[PROMPT] Reproduce the records without their pictures, keeping every word as it is.

[AVAILABLE RECORDS]
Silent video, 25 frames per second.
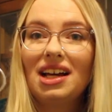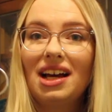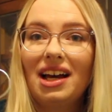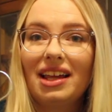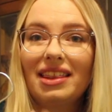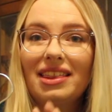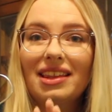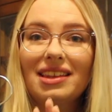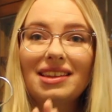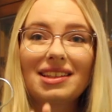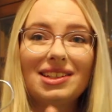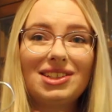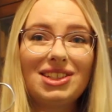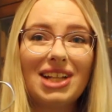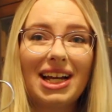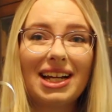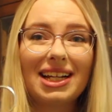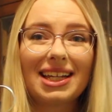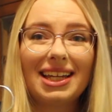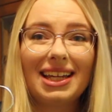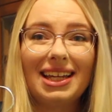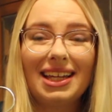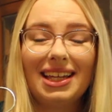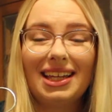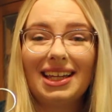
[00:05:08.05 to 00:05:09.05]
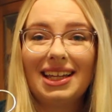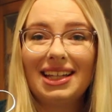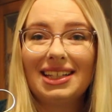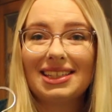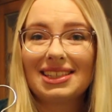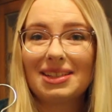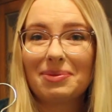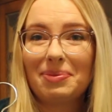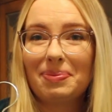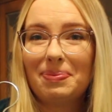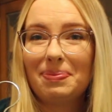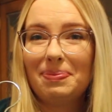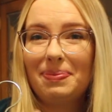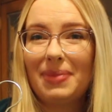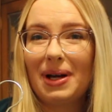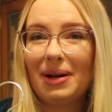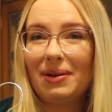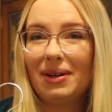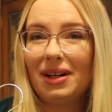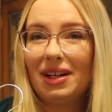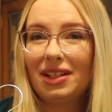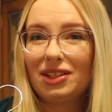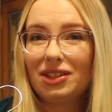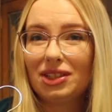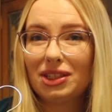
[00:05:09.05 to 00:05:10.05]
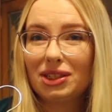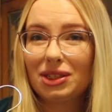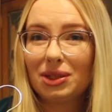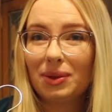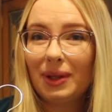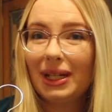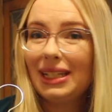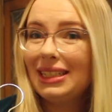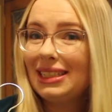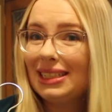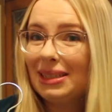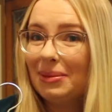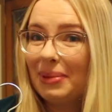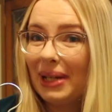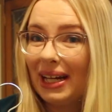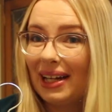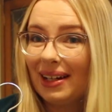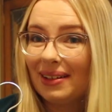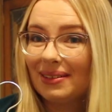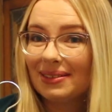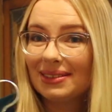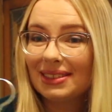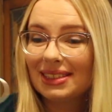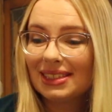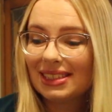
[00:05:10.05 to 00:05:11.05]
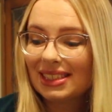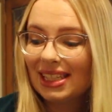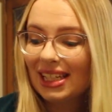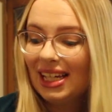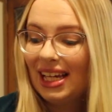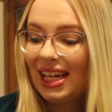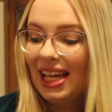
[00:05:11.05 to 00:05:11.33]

I think the jacket is about £120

[COMPLETED EXERCISE]
Silent video, 25 frames per second.
[00:05:08.05 to 00:05:09.05]
[00:05:09.05 to 00:05:10.05]
[00:05:10.05 to 00:05:11.05]
[00:05:11.05 to 00:05:11.33]

I think the jacket is about £120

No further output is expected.